Data for review below:

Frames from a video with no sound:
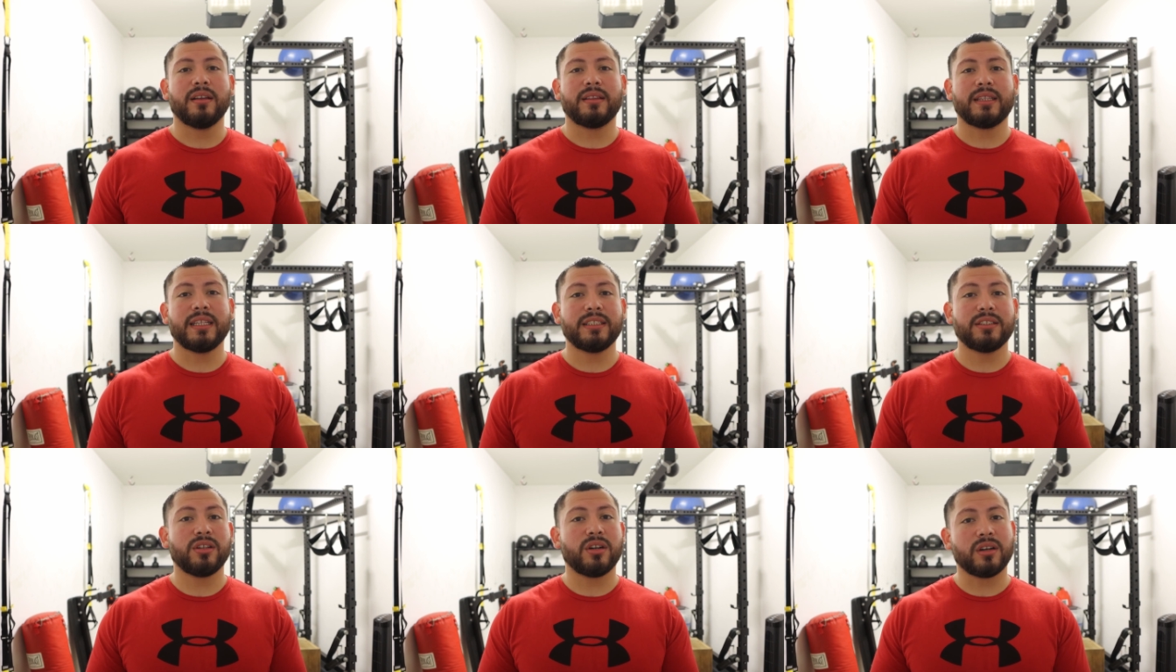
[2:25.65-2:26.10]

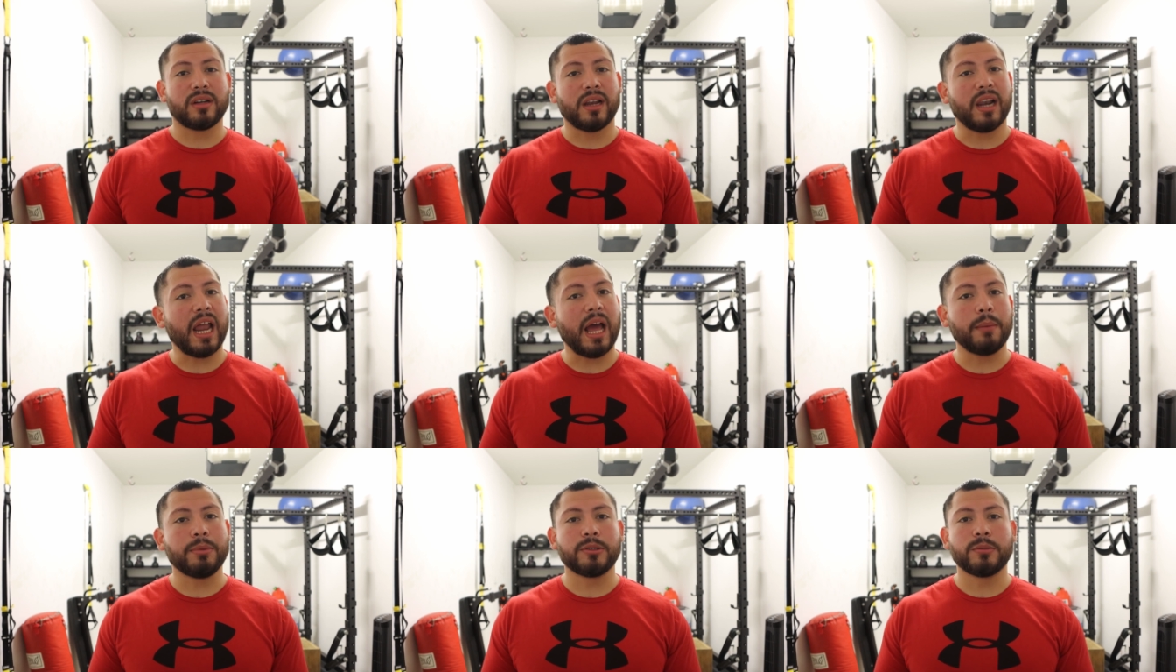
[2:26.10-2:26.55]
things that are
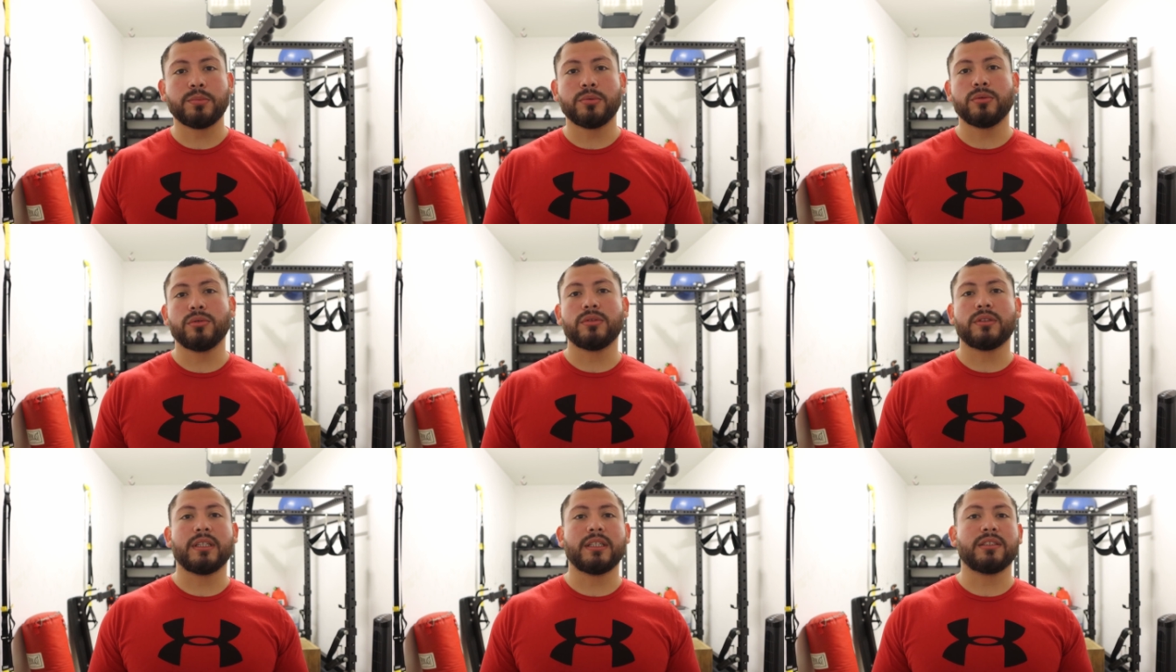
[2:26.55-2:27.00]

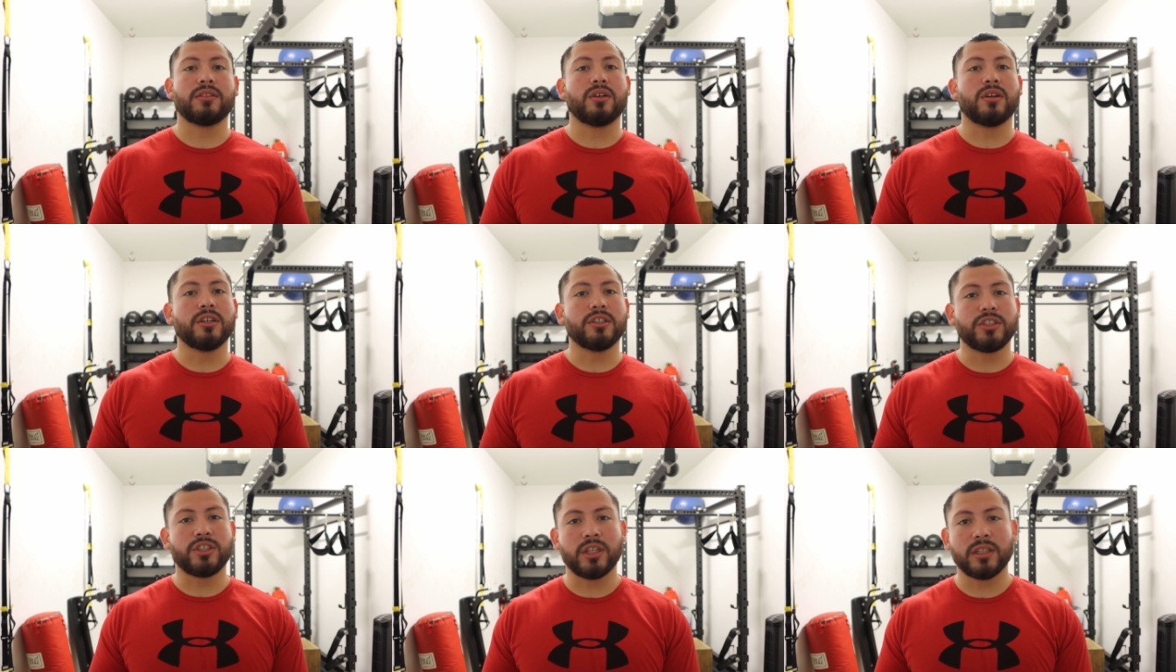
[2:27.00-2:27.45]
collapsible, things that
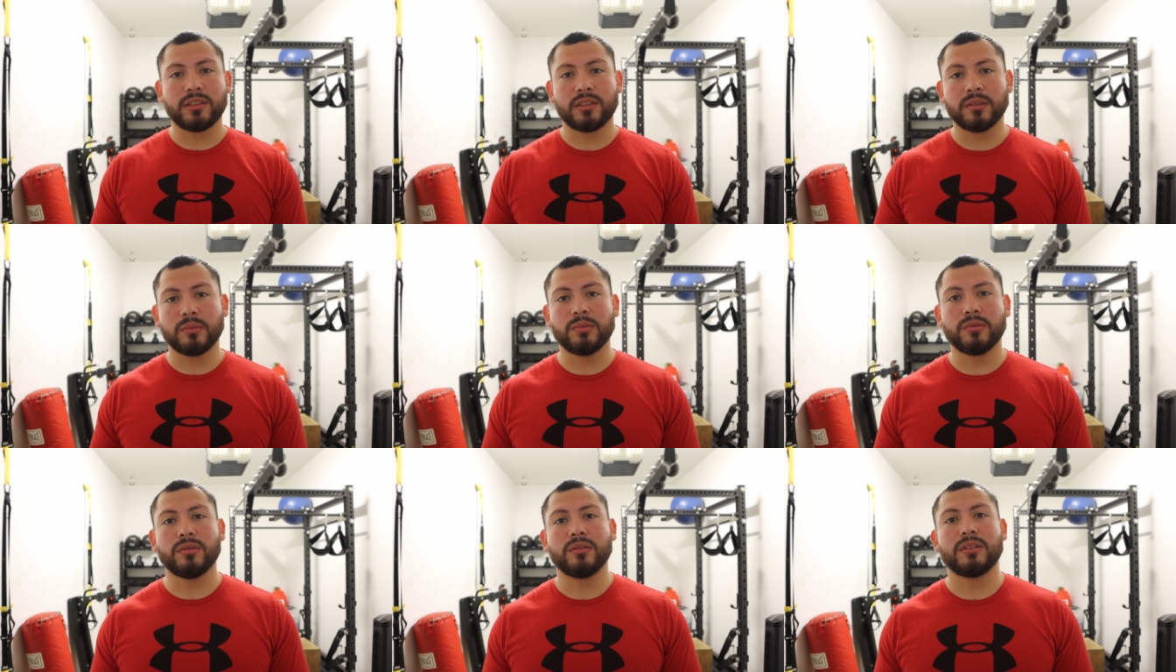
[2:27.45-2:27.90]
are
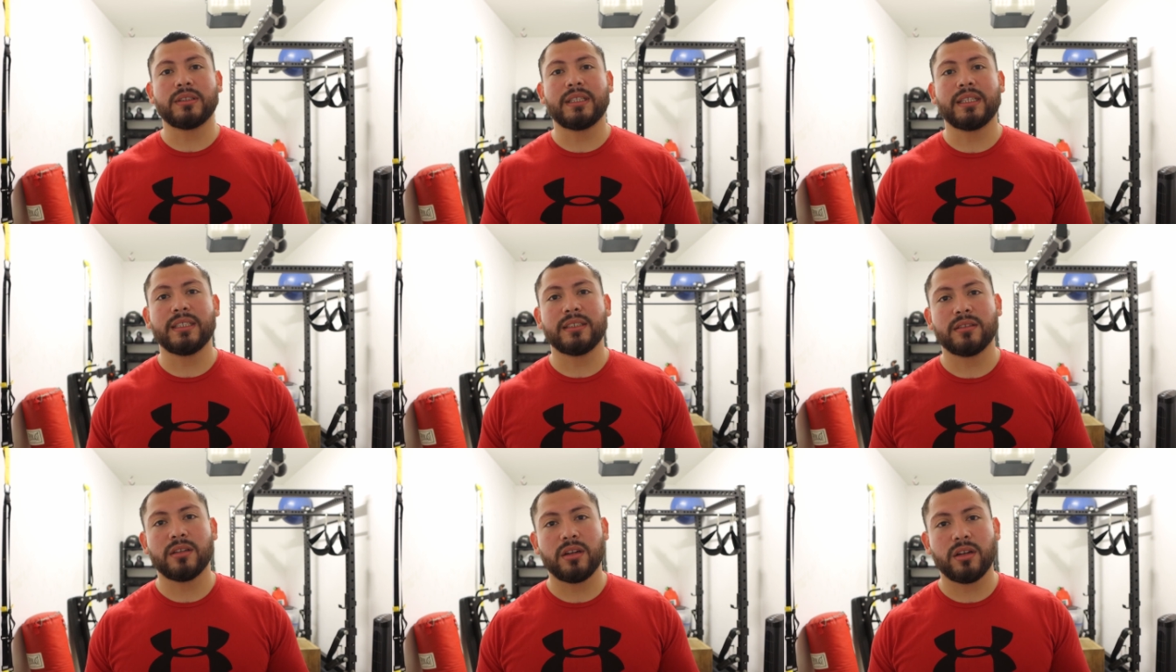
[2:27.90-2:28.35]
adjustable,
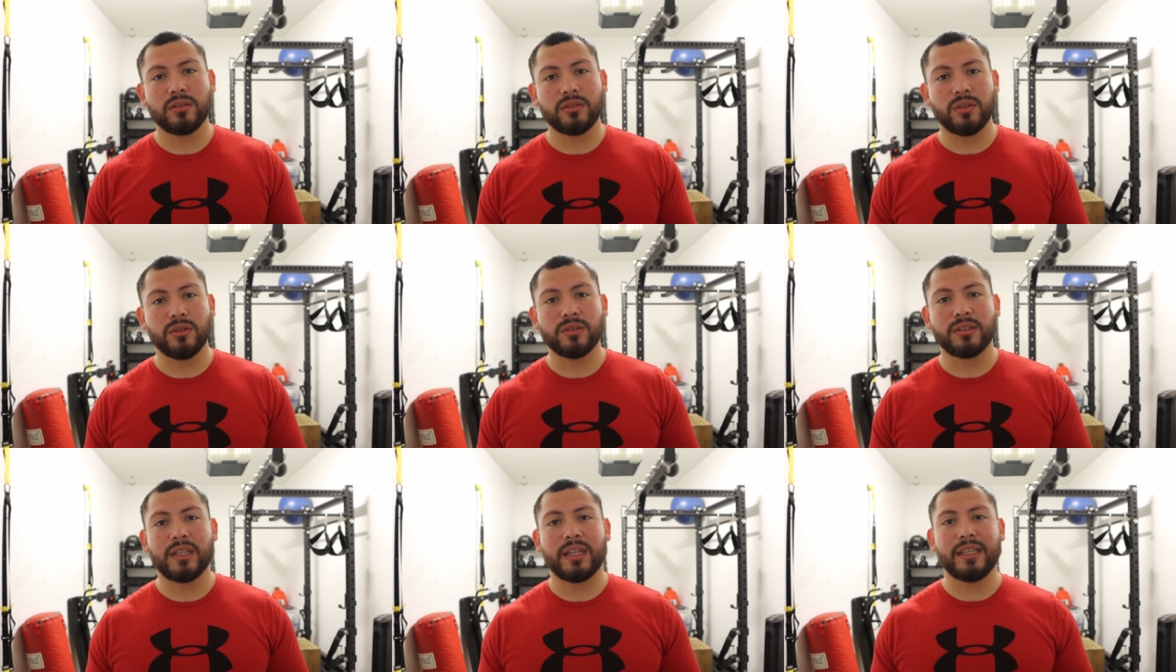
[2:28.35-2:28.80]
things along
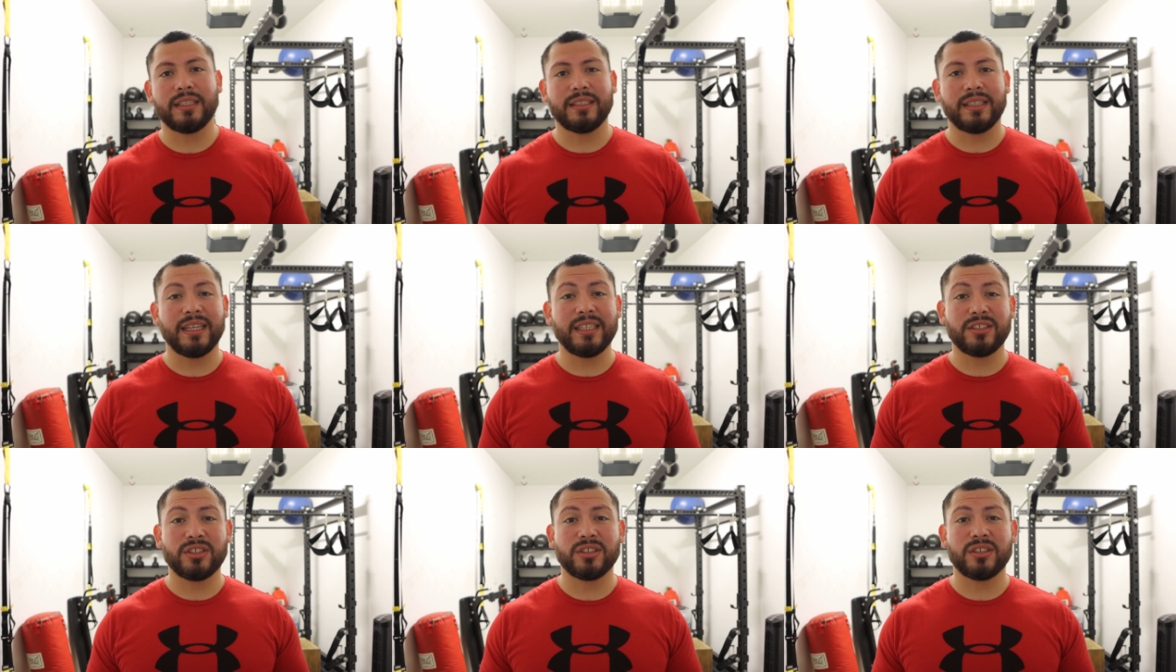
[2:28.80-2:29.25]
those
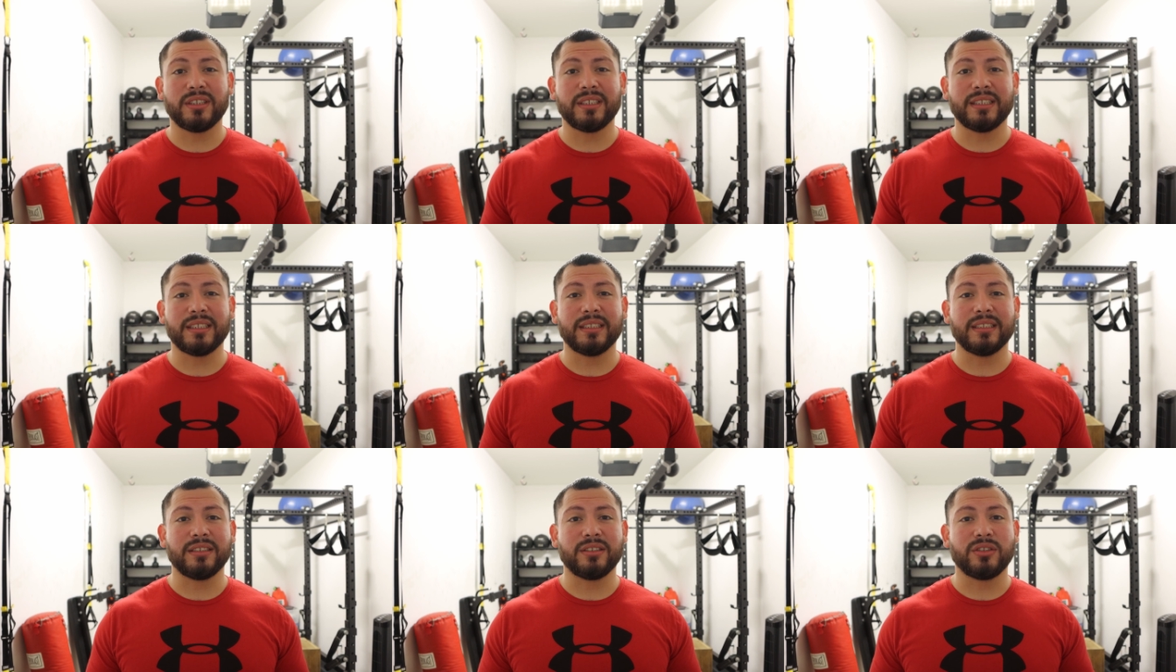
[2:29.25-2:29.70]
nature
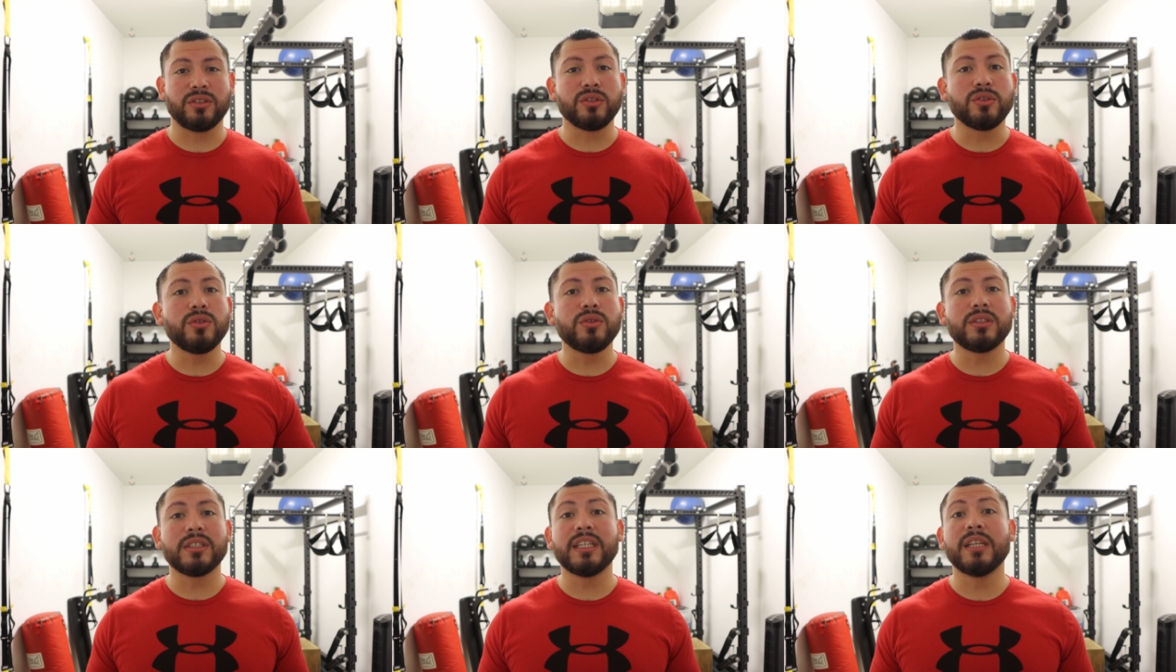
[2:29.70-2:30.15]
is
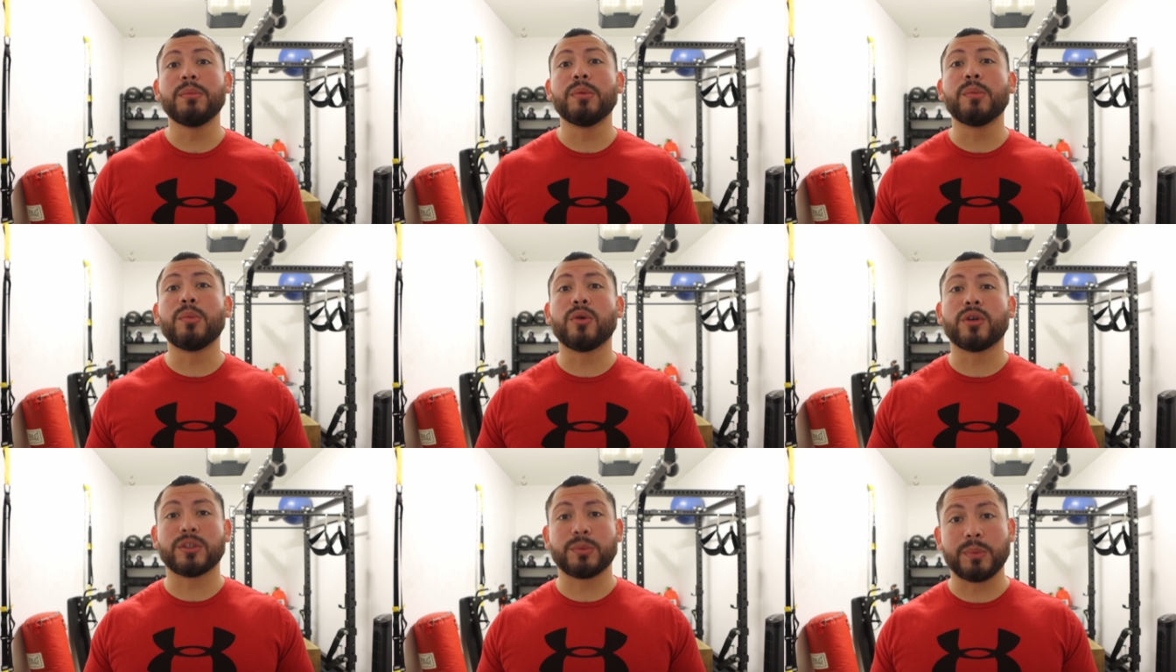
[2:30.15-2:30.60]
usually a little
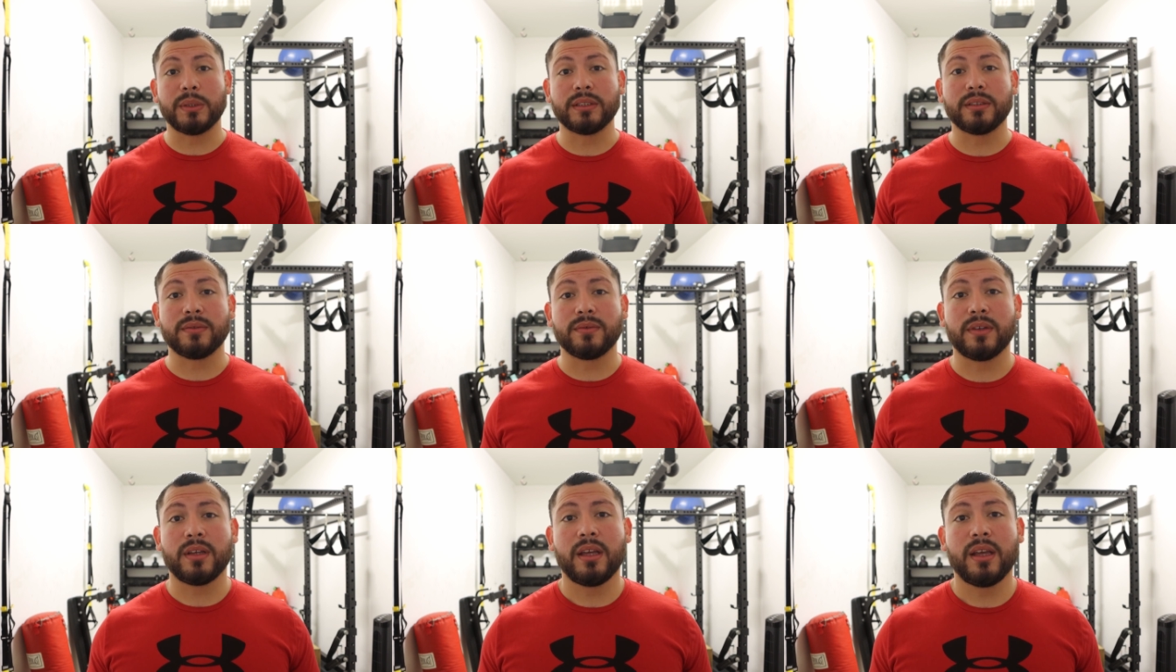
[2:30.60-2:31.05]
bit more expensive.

End of Data for review.

**Problem requirements:** If a record holds a picture, skip the picture and write out everything else exactly.

**Response to this task:**
Frames from a video with no sound:
[2:25.65-2:26.10]

[2:26.10-2:26.55]
things that are
[2:26.55-2:27.00]

[2:27.00-2:27.45]
collapsible, things that
[2:27.45-2:27.90]
are
[2:27.90-2:28.35]
adjustable,
[2:28.35-2:28.80]
things along
[2:28.80-2:29.25]
those
[2:29.25-2:29.70]
nature
[2:29.70-2:30.15]
is
[2:30.15-2:30.60]
usually a little
[2:30.60-2:31.05]
bit more expensive.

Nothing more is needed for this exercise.